The important method of this function is CSV.Rows, which reads a CSV file row by row rather than the entire file. The arguments batch_size and start determine how many rows will be read and from which one. These are important as they will help pipelinening the training. The fuction string_to_number(rows)
is a simple handling function that takes arrays with string elements as input and returns an array of numbers:
function string_to_number(x::AbstractArray)
placeholder = []
for item in x
if typeof(item) == String
push!(placeholder, parse(Float32, item))
else
push!(placeholder, item)
end
end
return placeholder
end
The package CuArrays is used to move the arrays containing the data to the gpu, for a much more faster training.

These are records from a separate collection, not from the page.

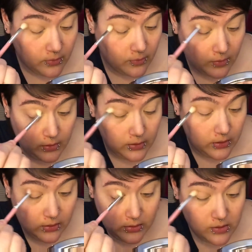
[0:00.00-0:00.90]

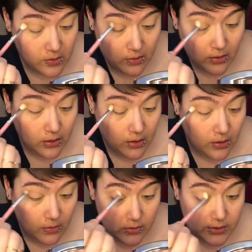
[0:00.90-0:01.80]
Okay.
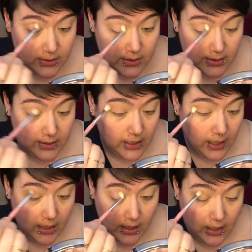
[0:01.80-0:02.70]
Just going to take
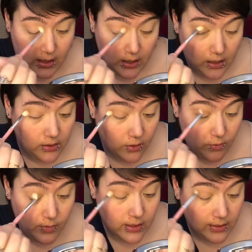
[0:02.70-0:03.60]
and
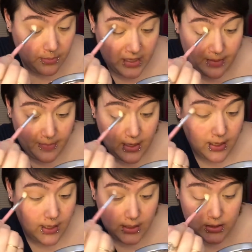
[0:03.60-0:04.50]
quickly pop that
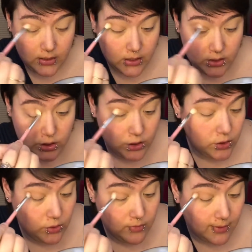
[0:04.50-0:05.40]

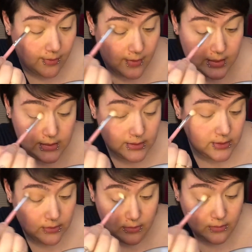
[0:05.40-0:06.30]
into the crease.
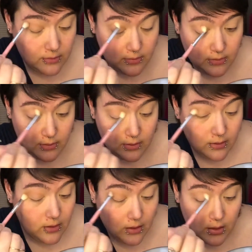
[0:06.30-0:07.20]

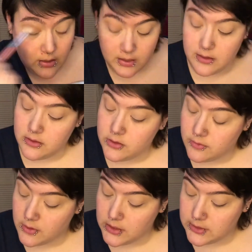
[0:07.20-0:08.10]
Nothing too
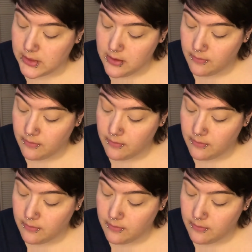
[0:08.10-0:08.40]
crazy.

The model will only have two Dense layers and a Dropout layer, since the dataset is already normalized.
model = Chain(
Dense(29, 64, relu),
Dropout(0.5),
Dense(64, 1, sigmoid)
) |> gpu
With the wraper function |> gpu
the model is moved to the gpu.
Training several times, we see that the weigths quickly decay to NaN. Because of this the optimiser used will be a combination of inverse decay and ADAM.
opt = Flux.Optimiser(InvDecay(), ADAM())
Since the dataset is imbalanced, we need to use an accuracy metric different than a confuse matrix. AUC is a good metric. The file utils.jl provides several methods to use this metric, using simple input arrays of zeros and ones. After only 23 batches, training with a batch size of 2048, to ensure that every batch has at least one positive label, the accuracy reached with the test set is of 0.9953 or 99.53%. The next two plots show the loss and the accuracy during the training.
The training was very quick, but we can see that the model rapidly learned how to predict correctly a positive label.